**Record extracts:**
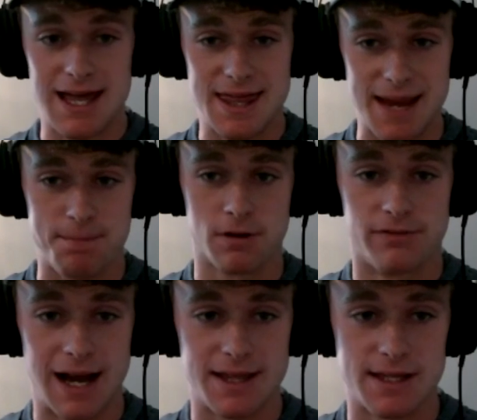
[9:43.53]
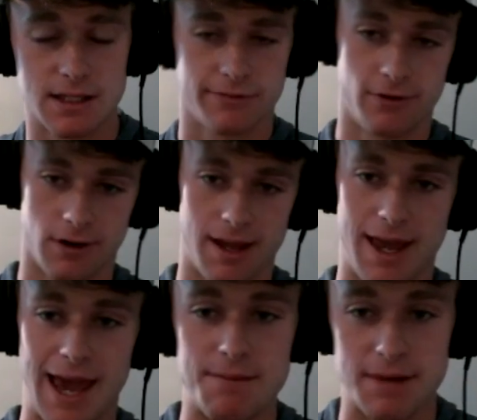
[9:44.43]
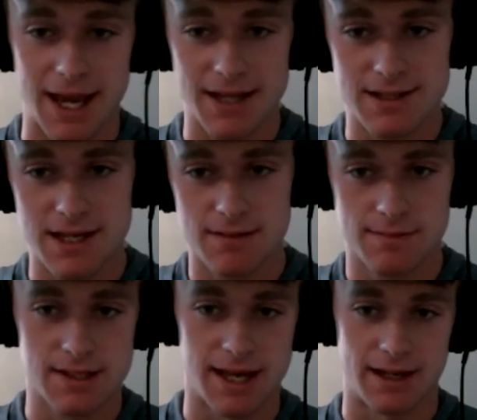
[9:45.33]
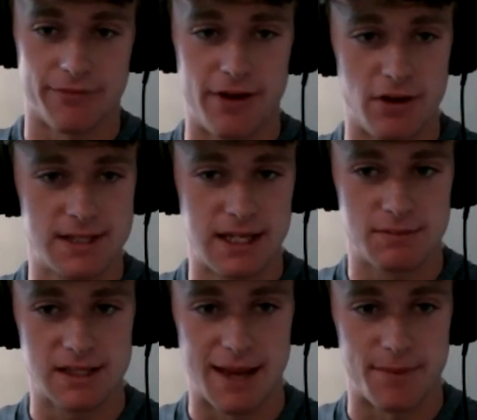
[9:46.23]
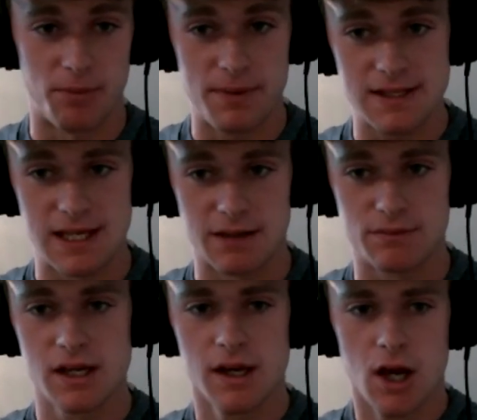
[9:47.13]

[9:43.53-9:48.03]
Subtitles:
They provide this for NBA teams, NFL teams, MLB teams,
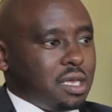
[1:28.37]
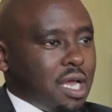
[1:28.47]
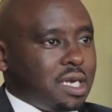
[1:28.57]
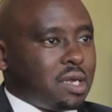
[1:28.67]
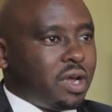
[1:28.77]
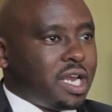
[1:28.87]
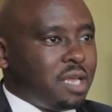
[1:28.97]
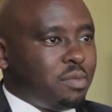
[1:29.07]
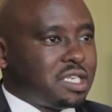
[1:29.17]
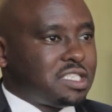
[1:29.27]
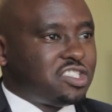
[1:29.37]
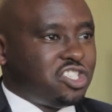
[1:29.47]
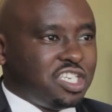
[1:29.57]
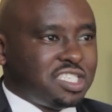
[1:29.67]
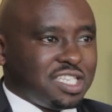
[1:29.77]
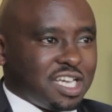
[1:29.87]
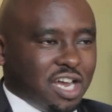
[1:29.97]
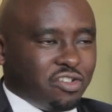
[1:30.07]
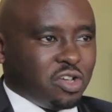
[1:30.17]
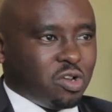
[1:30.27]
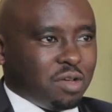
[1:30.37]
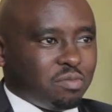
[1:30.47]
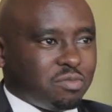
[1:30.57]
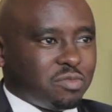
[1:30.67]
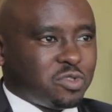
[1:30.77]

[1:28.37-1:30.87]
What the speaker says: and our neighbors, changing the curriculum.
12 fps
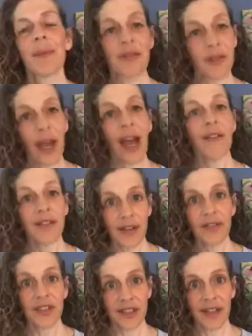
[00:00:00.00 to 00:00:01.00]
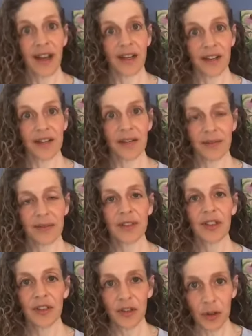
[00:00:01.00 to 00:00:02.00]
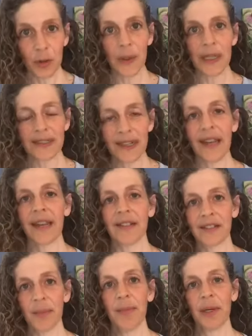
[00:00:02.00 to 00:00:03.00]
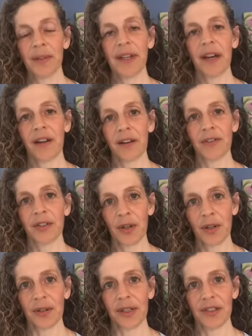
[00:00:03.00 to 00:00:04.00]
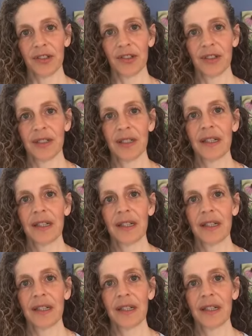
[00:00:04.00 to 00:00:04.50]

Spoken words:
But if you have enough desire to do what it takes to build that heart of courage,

==

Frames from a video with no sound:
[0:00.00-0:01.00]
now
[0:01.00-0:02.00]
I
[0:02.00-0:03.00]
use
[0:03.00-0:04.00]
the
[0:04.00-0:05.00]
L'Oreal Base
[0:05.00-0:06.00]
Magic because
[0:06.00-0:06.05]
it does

--

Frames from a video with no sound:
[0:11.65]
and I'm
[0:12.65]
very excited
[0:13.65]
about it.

**What is expected:**
Using the records above, print exactly the lines between the ones containing "[9:43.53-9:48.03]" and "[00:00:01.00 to 00:00:02.00]", inclusive, and nothing else; no pictures.

**Written answer:**
[9:43.53-9:48.03]
Subtitles:
They provide this for NBA teams, NFL teams, MLB teams,
[1:28.37]
[1:28.47]
[1:28.57]
[1:28.67]
[1:28.77]
[1:28.87]
[1:28.97]
[1:29.07]
[1:29.17]
[1:29.27]
[1:29.37]
[1:29.47]
[1:29.57]
[1:29.67]
[1:29.77]
[1:29.87]
[1:29.97]
[1:30.07]
[1:30.17]
[1:30.27]
[1:30.37]
[1:30.47]
[1:30.57]
[1:30.67]
[1:30.77]

[1:28.37-1:30.87]
What the speaker says: and our neighbors, changing the curriculum.
12 fps
[00:00:00.00 to 00:00:01.00]
[00:00:01.00 to 00:00:02.00]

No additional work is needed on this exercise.